By Steve Springer, M.A.; Brandy Alexander, M.F.A.; Kimberly Persiani-Becker, Ed.D.
McGraw-Hill Professional
Updated on Oct 10, 2011

Classroom Fillers

Fillers—or sponge activities—use the time between lessons on activities in a fun yet educational way. These short activities absorb the short bits of time that occur throughout the school day. Several suggested classroom fillers are included below.

Considerations

  • Keep fillers related to academic work, but fun and simple, too.
  • Use fillers when there are only 5 to 15 minutes left in the period or at the end of the day.
  • Use fillers for rainy or snowy day schedules, when the students have to stay inside during recess and lunch.

Around the World

Around the World is a whole-class game where students answer questions or give answers for flash cards. They work their way through the group to get “around the world.”
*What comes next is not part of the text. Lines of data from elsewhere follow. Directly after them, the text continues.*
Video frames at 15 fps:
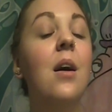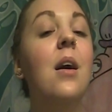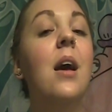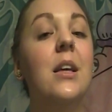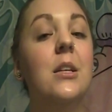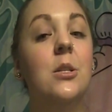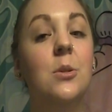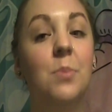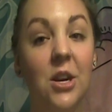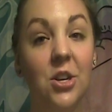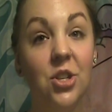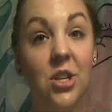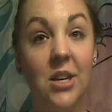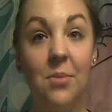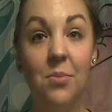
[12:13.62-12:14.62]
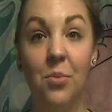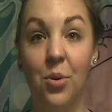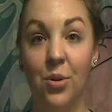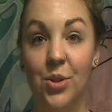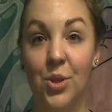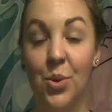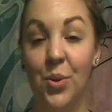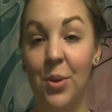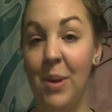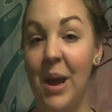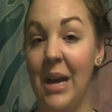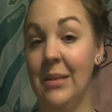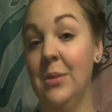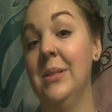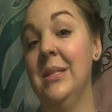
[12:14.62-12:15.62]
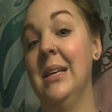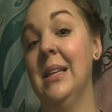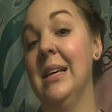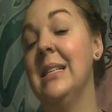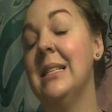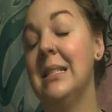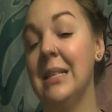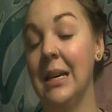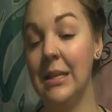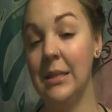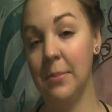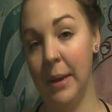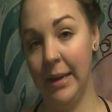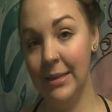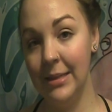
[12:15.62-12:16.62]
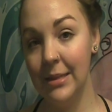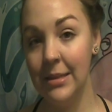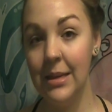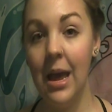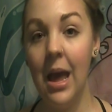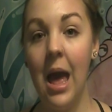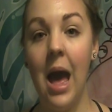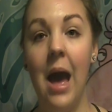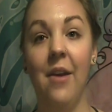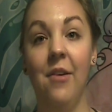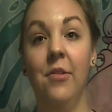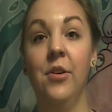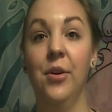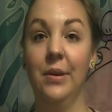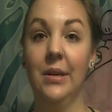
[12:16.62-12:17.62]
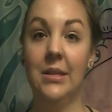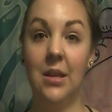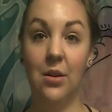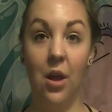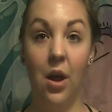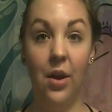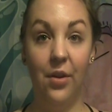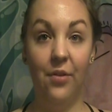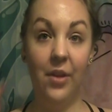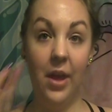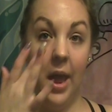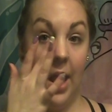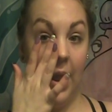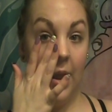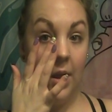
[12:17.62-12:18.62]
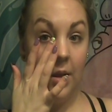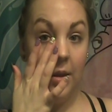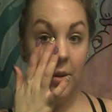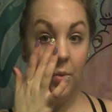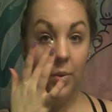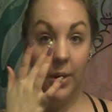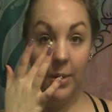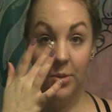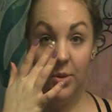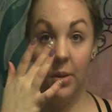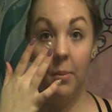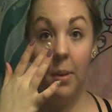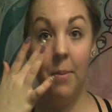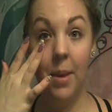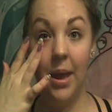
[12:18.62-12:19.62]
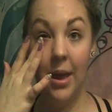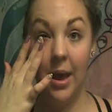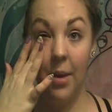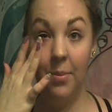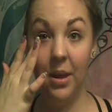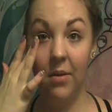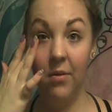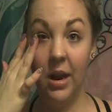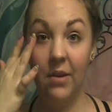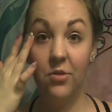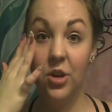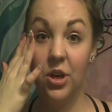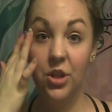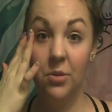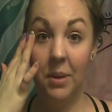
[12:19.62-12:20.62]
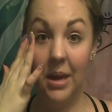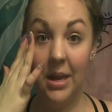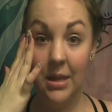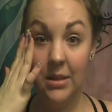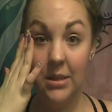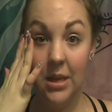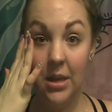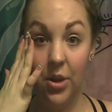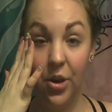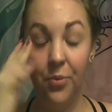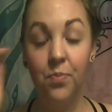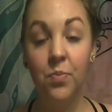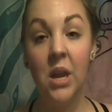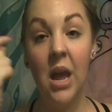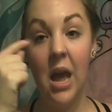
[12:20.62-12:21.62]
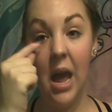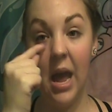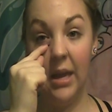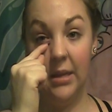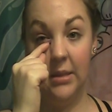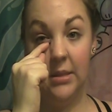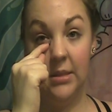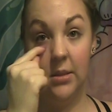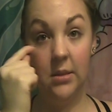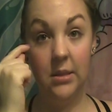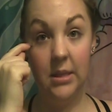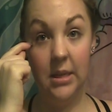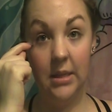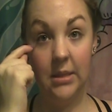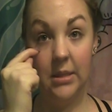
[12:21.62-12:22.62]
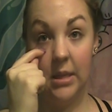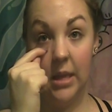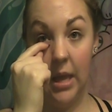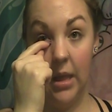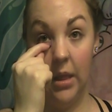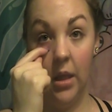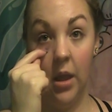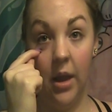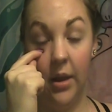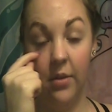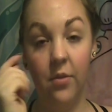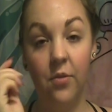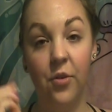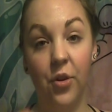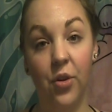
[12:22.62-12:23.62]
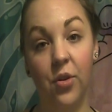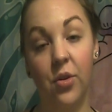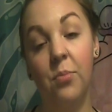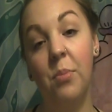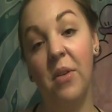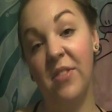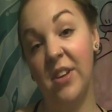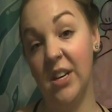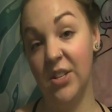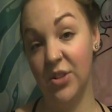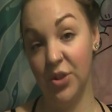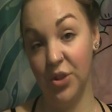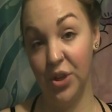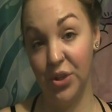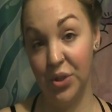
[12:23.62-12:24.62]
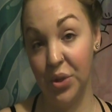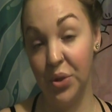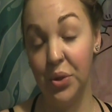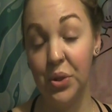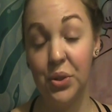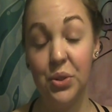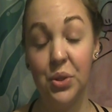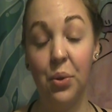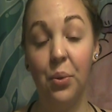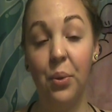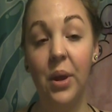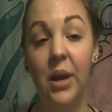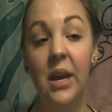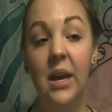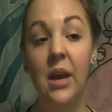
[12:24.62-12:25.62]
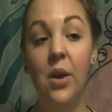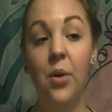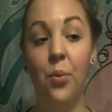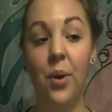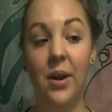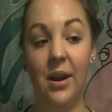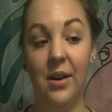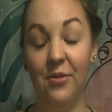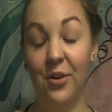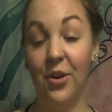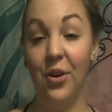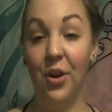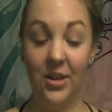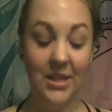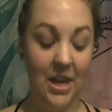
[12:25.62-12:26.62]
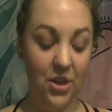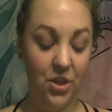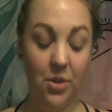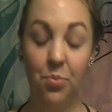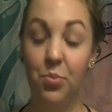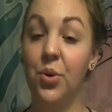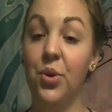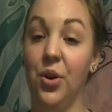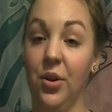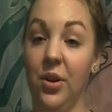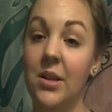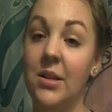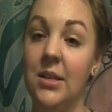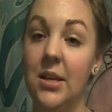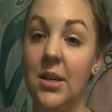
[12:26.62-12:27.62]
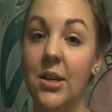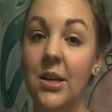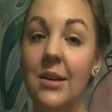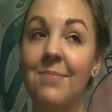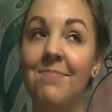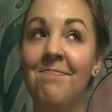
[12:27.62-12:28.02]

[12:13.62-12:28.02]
Especially more so in the past, I'd say like 6 months. I've noticed a lot of like when I'm doing my makeup, even after I do my concealer, I can still see a slight line for puffiness or dark circles. So when I forgot to actually put on concealer,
  • Students stand behind their seats.
  • Choose a starting person and the rotation to be used.
  • The first student in the rotation stands beside the second student in the rotation at the second student’s seat.
  • The teacher holds up a flash card.
  • The first student of the pair to answer correctly moves to stand beside the next student in the rotation.
  • The student who did not answer remains where he or she is.
  • This continues until at least one student makes it completely “around the world” (around the entire rotation or class).

Suggestions

  • An alternate setup is for students to stand in a circle, and the student who answers correctly moves to stand behind the next student in the rotation.
  • This activity works well with vocabulary, math facts, picture cards for foreign language learning, and other content-based material.

Bingo

This is classic bingo with an educational twist.

  • Print a blank bingo card for each student.
  • Provide a list of items to be entered on the bingo cards, such as a range of numbers, vocabulary words, or pictures of items.
  • List more items than can fit on the cards so that each student’s card will be different.
  • Students fill out their own cards from the list provided.
  • Read the problem or definition out loud.
  • Students cover a correct answer with a bingo chip.
  • The game continues until someone gets a complete row across, down, or diagonally and can shout out “Bingo!”

Suggestion

 

  • Choose items by using a set of flash cards to randomly select math facts, picture cards for vocabulary, lists of spelling words, definition cards for vocabulary, or lists of synonyms and antonyms.